Public services for rural communities include electrification, roadwork, the construction of water hydrant networks, the planting of trees and shrubs, and sanitation. These public services are provided above all in the central settlements of sovkhozes and kolkhozes, which are being gradually transformed into consolidated urban-type communities.

Foreign city planning is characterized by an extremely uneven degree of public services for individual cities and communities. In the USA, for example, there have been many achievements in public services in the area of city roads, parking places, national parks, recreation areas, and so forth. At the same time, in some large cities—New York, for one—such problems as purifying the air and providing the necessary lighting remain unsolved. In many cities in capitalist countries one frequently finds, along with well-planned areas, entire blocks of slums that lack rudimentary public services. This is evidence of the deep contradictions in capitalist cities, the source of which is private ownership of land and the means of production.

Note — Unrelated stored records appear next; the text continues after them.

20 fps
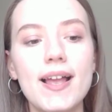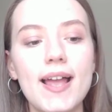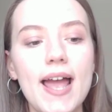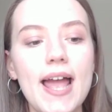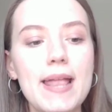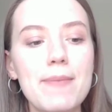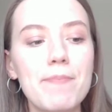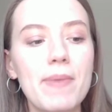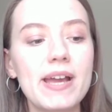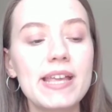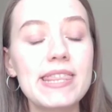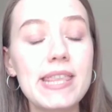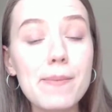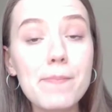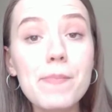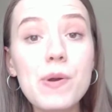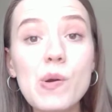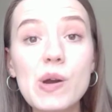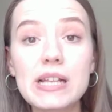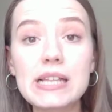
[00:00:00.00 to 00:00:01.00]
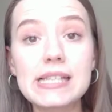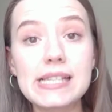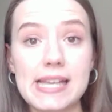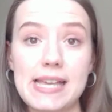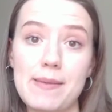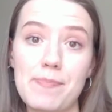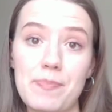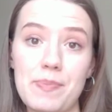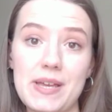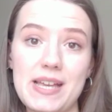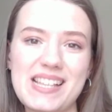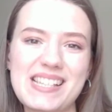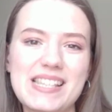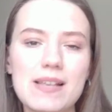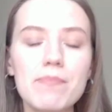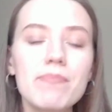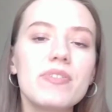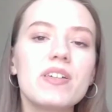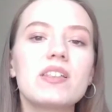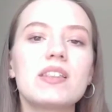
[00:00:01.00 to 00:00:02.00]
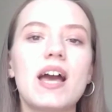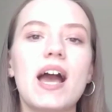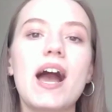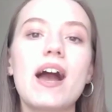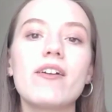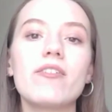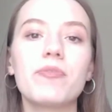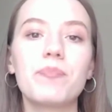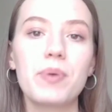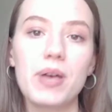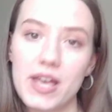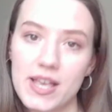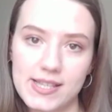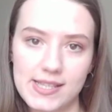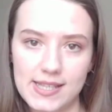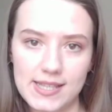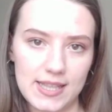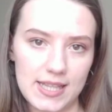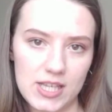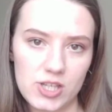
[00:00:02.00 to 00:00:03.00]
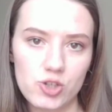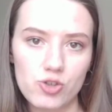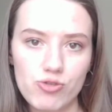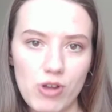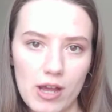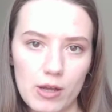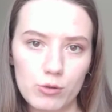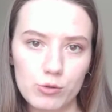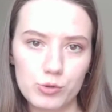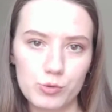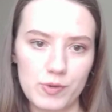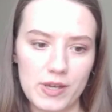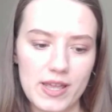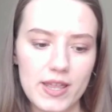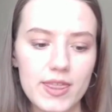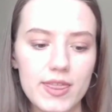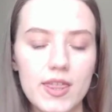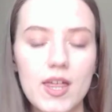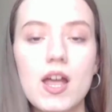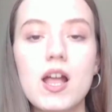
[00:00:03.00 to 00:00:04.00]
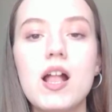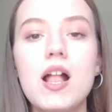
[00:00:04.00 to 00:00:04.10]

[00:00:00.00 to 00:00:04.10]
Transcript: And my number one tip is something that I've personally struggled with,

In the USSR modern demands for the development of communities require a steadily increasing scale of public services. The Program of the CPSU declares: “In the forthcoming period a broad program of communal construction and organization of public services for all cities and workers’ settlements will be carried out; it will require completion of their electrification, the provision of gas and telephone networks to the degree necessary, the provision of public transportation, water pipes, and sewage systems, and the implementation of a system of measures to make living conditions in the cities and other communities more healthful, including the provision of greenery and water and a resolute struggle against pollution of the air, soil, and water” (1965, p. 94).

REFERENCES

Osnovy sovetskogo gradostroitel’stva, vols. 1–4. Moscow, 1966–69.
Stramentov, A. E., and V. A. Butiagin. Planirovka i blagoustroistvo gorodov, 2nd ed. Moscow, 1962.
Abramov, N. N. Vodosnabzhenie. Moscow, 1967.
Voprosy elektrifikatsii promyshlennosti i byta. Moscow, 1964.
Naifel’d, L. R., and N. A. Tarasov. Osvoenie neudobnykh zemel’ pod gorodskuiu zastroiku. Moscow, 1968.
Bakutis, V. E. Sanitarnoe blagoustroistvo gorodov. Moscow, 1956.
Malve formy v zastroike i blagoustroistve gorodov. Moscow, 1964.